Di dalam hukum Islam, selain sistem presidensial, siyāsah syar’iyyah juga mengakui adanya sistem pemerintahan lain yang disebut dengan khilafah. Di dalam sistem ini disebutkan syarat-syarat yang wajib dimiliki seorang kepala pemerintah (khalifah), bagaimana cara memilihnya dengan perantara badan ahl al-hall wa al-‘aqd, apa esensi hubungan antara khalifah dan rakyat dan lain sebagainya.

Ada satu di antara prinsip-prinsip dasar yang sama-sama dimiliki oleh hukum perundang-undangan dan siyāsah syar’iyyah, yaitu prinsip musyawarah. Hakim Ali Ali Manshur beranggapan bahwa setiap keputusan yang akan diambil seorang hakim ataupun penguasa harus melalui proses musyawarah dengan pihak yang kompeten. Di dalam hal ini, hukum Islam berlandaskan pada al-Quran Surah Ali Imran ayat 159.

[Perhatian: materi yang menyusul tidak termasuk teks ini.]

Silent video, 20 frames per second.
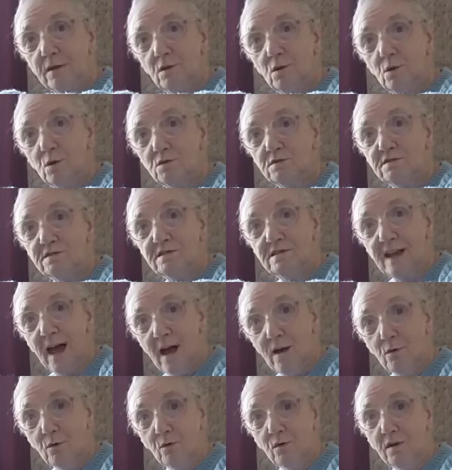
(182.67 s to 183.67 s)
that goes
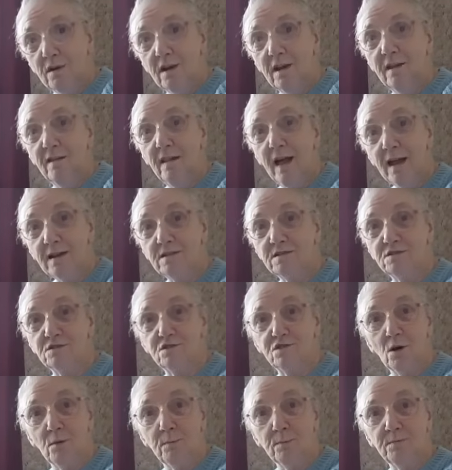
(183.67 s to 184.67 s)
down, and that
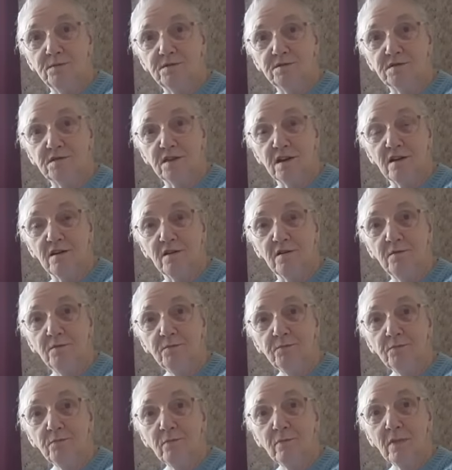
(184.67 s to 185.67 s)
stops the
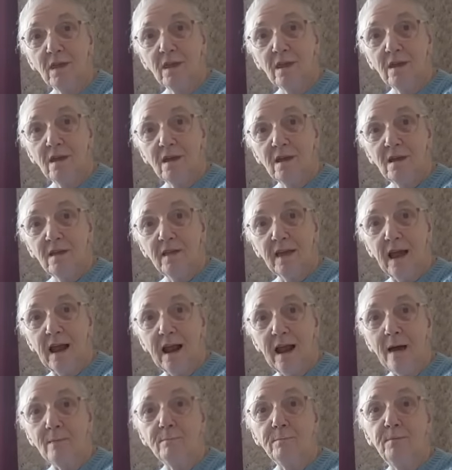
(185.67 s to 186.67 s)

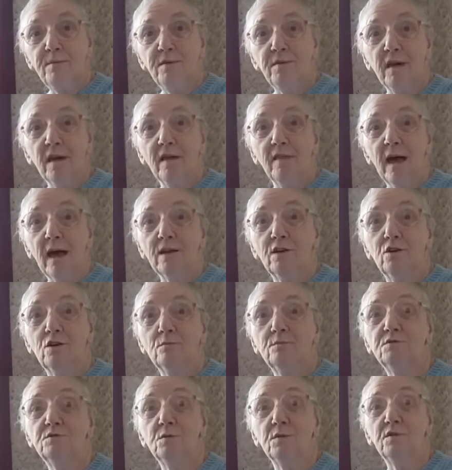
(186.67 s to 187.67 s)
clamp thing that
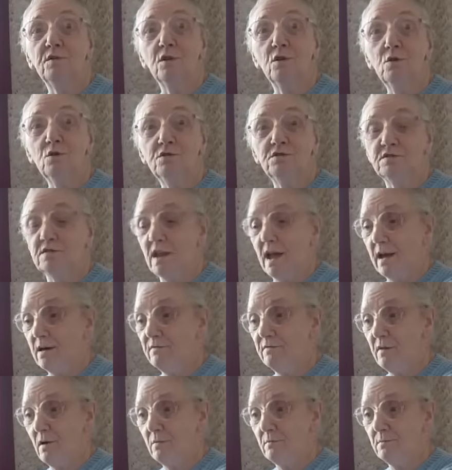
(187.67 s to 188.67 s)
comes with the
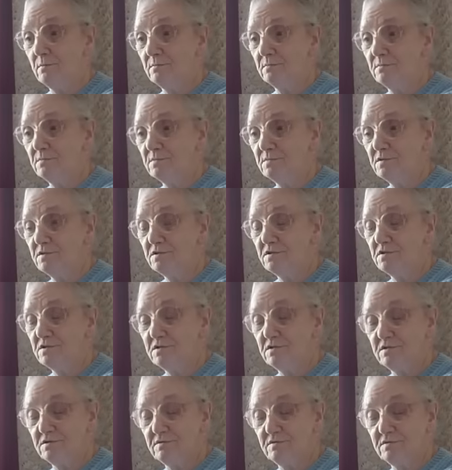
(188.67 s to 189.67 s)
gooseneck from
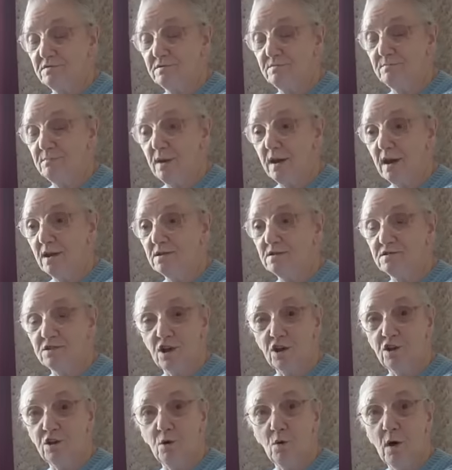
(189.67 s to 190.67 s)
being
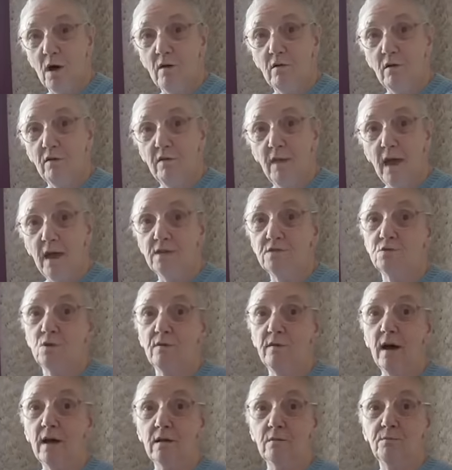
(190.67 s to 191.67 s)
secure on there.
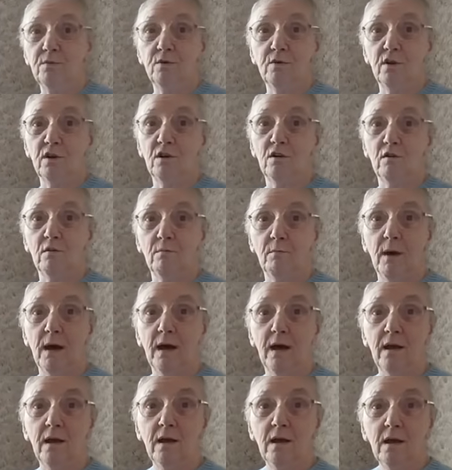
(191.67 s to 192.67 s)
So I've had to put it on
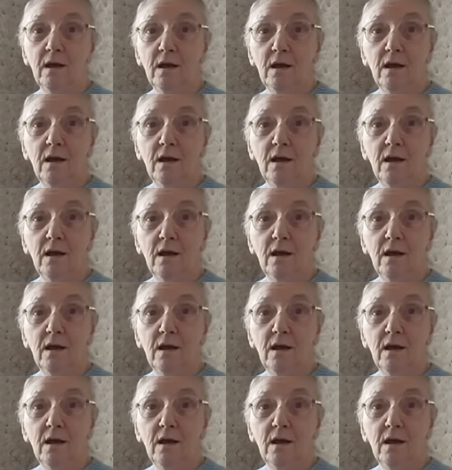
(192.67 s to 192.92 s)
my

Nabi sendiri telah meneladani bagaimana seorang pemimpin perlu mendengarkan suara bawahannya, yaitu pada saat perang Badar. Ketika itu, Sahabat Hubbab ibn Mundzir memberi usul agar pasukan Islam pindah ke tempat yang dekat dengan sumber air. Setelah musyawarah dengan Sahabat lain kemudian didapat kesepakatan, Nabi mengerjakan usul Sahabat yang cerdas tersebut.

Hal menarik lain bagi saya ialah hudud wa ta’zir yang dapat disandingkan dengan hukum pidana. Hudud adalah kriminal besar yang ditentukan dengan jelas jenis dan hukumannya dalam al-Quran dan Hadits. Ini berbeda dengan ta’zir: tindakan kriminal yang tidak lebih besar bahayanya dari hudud. Di samping itu, di dalam ta’zir hukum Islam menyerahkan pada penguasa atau hakim perihal ketentuan jenis kriminal dan hukumannya.

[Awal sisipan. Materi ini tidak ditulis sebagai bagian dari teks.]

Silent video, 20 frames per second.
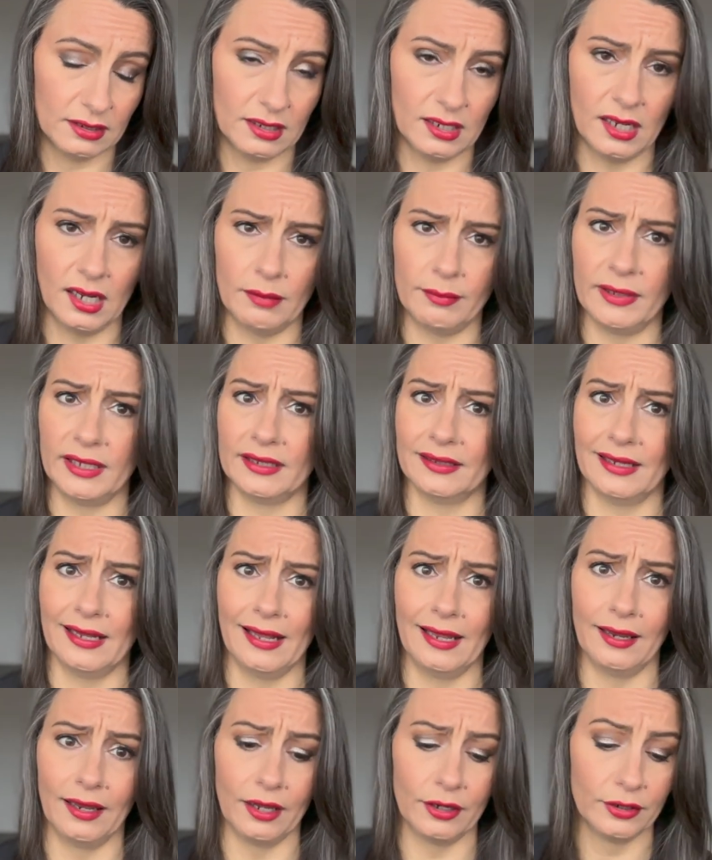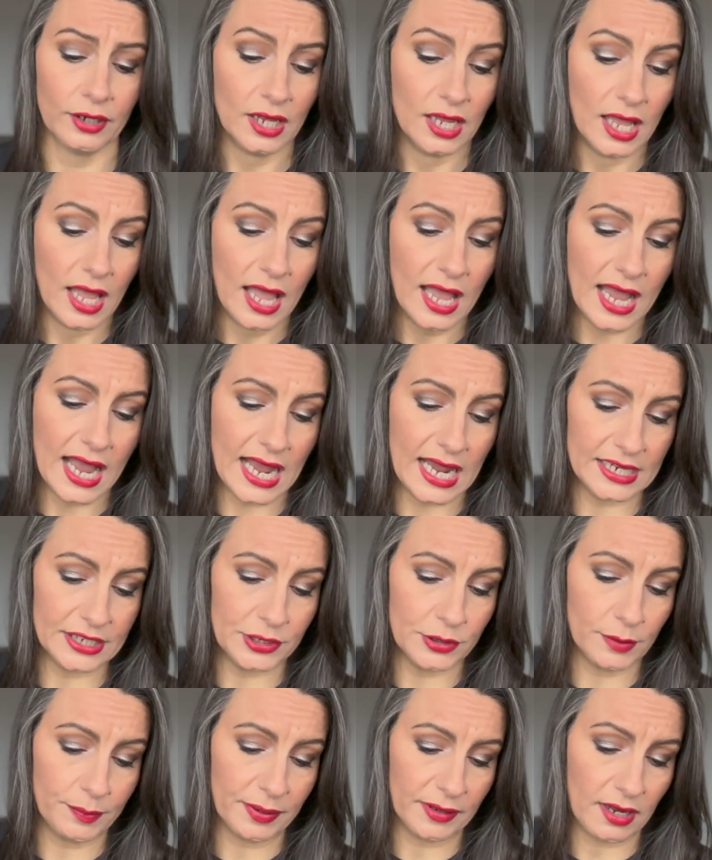I mean, hello. And
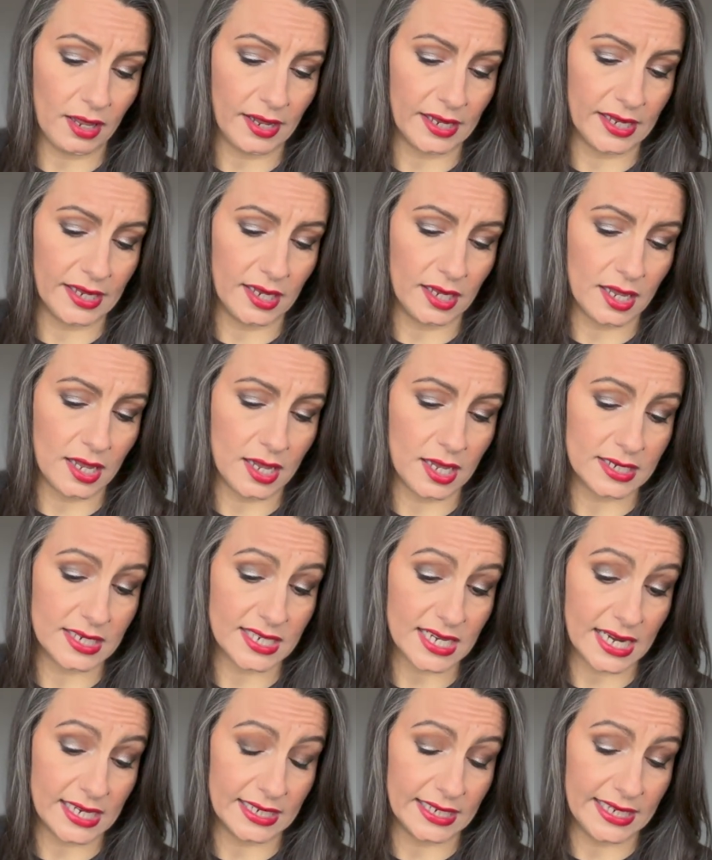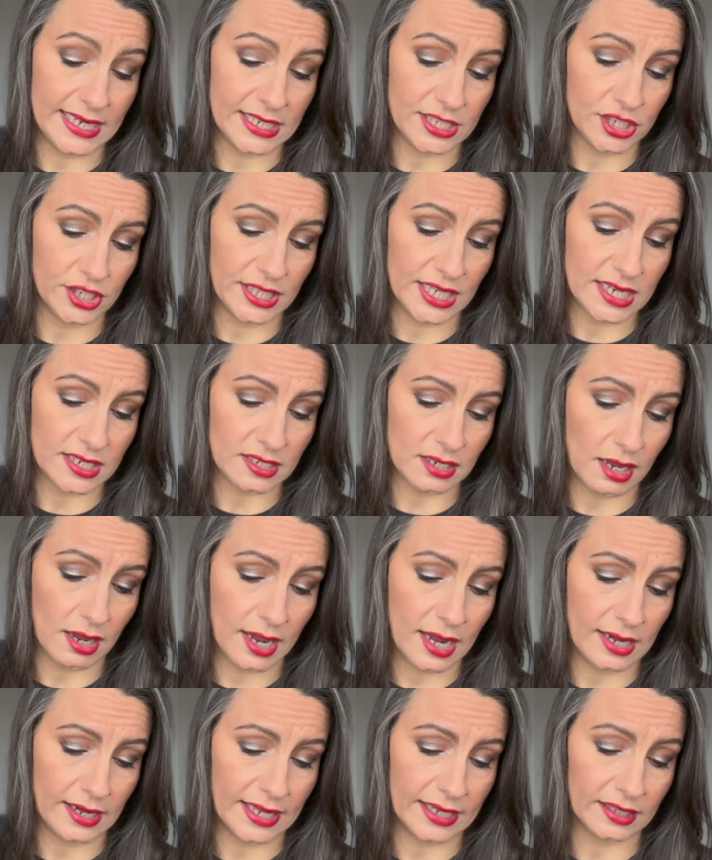you apply it daily to the
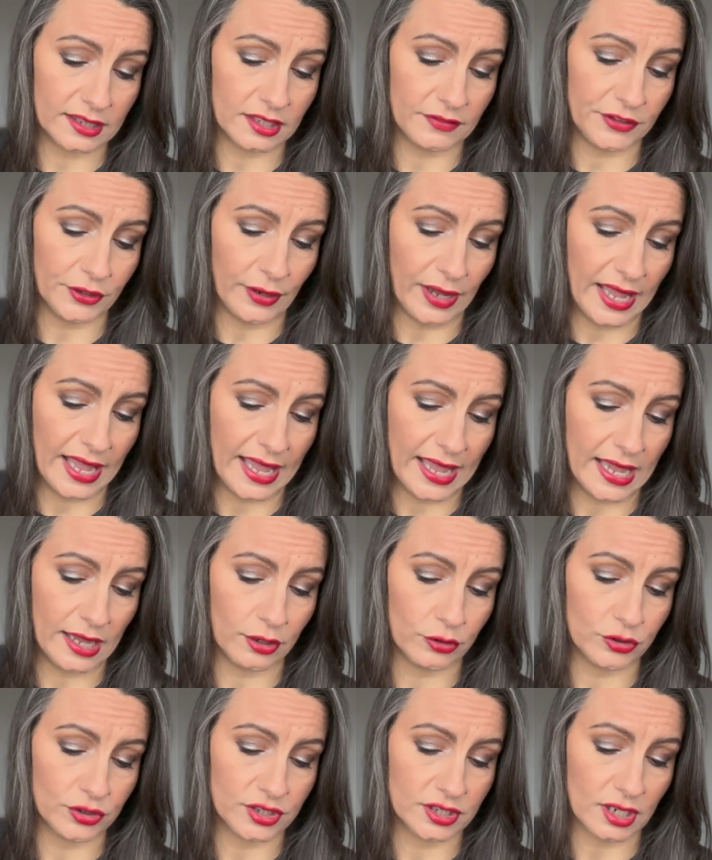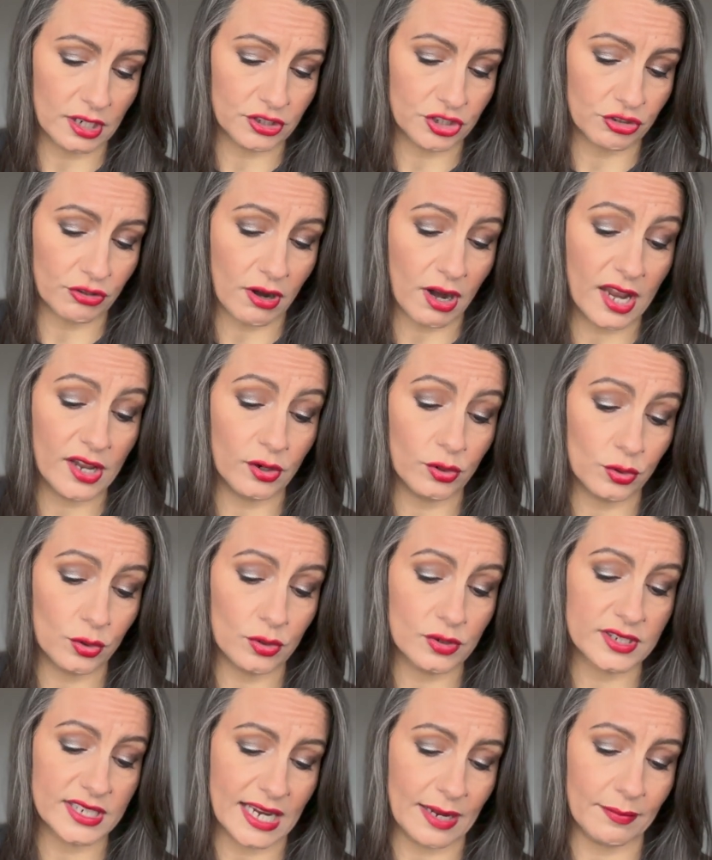entire length of your hair and dry
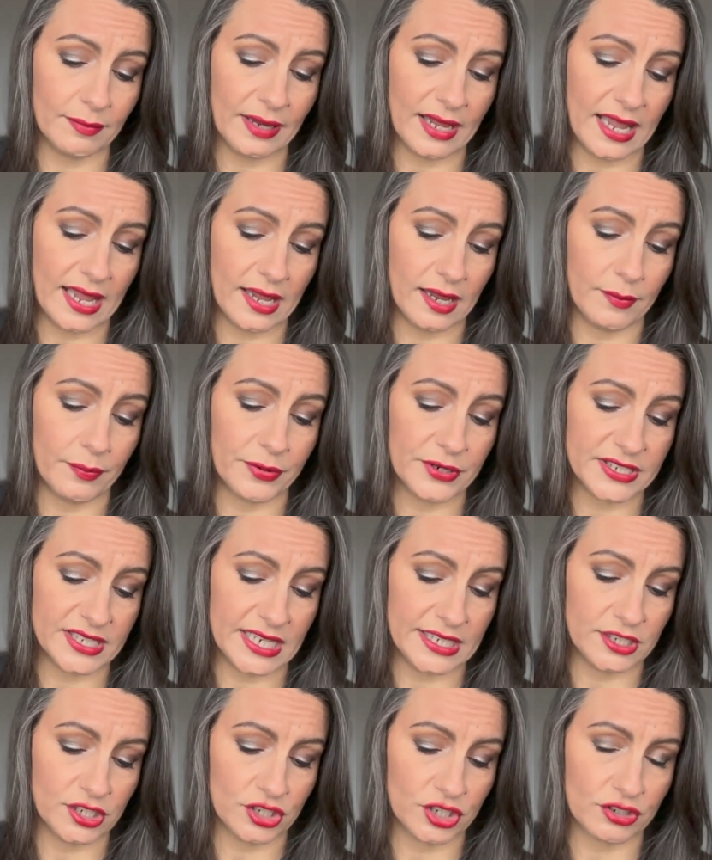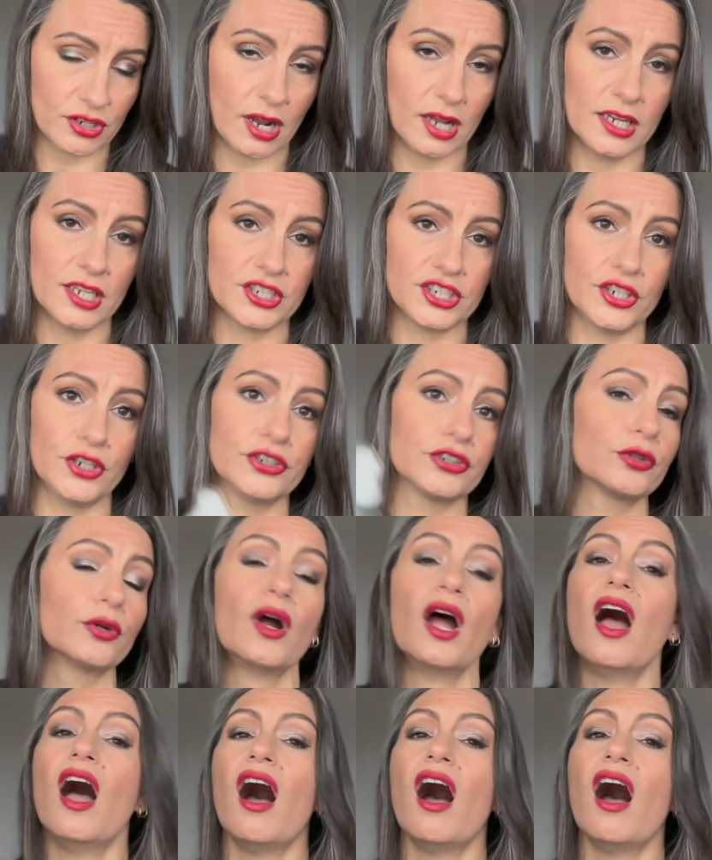or damp hair and proceed to style as usual.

Hudud wa ta’zir, dengan demikian bisa dibilang melampaui hukum pidana. Hakim Ali Ali Manshur menjelaskan bahwa hukum pidana menentukan setiap jenis kriminal, hukuman serta prosedur peradilannya. Di sisi lain, situasi dan kondisi manusia berubah seiring dengan berjalannya waktu. Maka dari itu, hukum positif yang mana di sini adalah hukum pidana, sulit atau bahkan tidak mungkin dapat berubah dengan cepat mengikuti perbedaaan dan perubahan kondisi masyarakat.

Berbeda halnya dengan hudud wa ta’zir. Dalam hal ini, hukum Islam hanya berisikan kaidah-kaidah umum, sehingga penerapannya fleksibel dan dapat dipakai di setiap zaman dan tempat. Dengan ini, jelas bagi kita bahwa konsep hudud wa ta’zir yang terdapat dalam hukum Islam lebih fleksibel dan mudah diterapkan di tengah-tengah masyarakat.

Kendati demikian, sedikit kita temukan negara yang menerapkan hukum Islam. Profesor di bidang fikih perbandingan, Rosyad Hasan Khalil menyebutkan bahwa alasan merosotnya penerapan hukum Islam bukan disebabkan kurangnya esensi hukum tersebut, akan tetapi di antara sebabnya adalah kolonialisme. Dalam penjajahan, hukum yang dibawa negara penjajah wajib diterapkan di negara yang terjajah.

Pada akhirnya, kita tidak perlu mempertentangkan hukum positif. Sistem hukum positif yang tidak bertentangan dengan hukum Islam, dan bahkan memberi lebih banyak maslahat dari pada mafsadat, ia baik diterapkan. Hal ini sejalan dengan kaidah yang menjadi sumber hukum Islam, yaitu mashālih mursalah.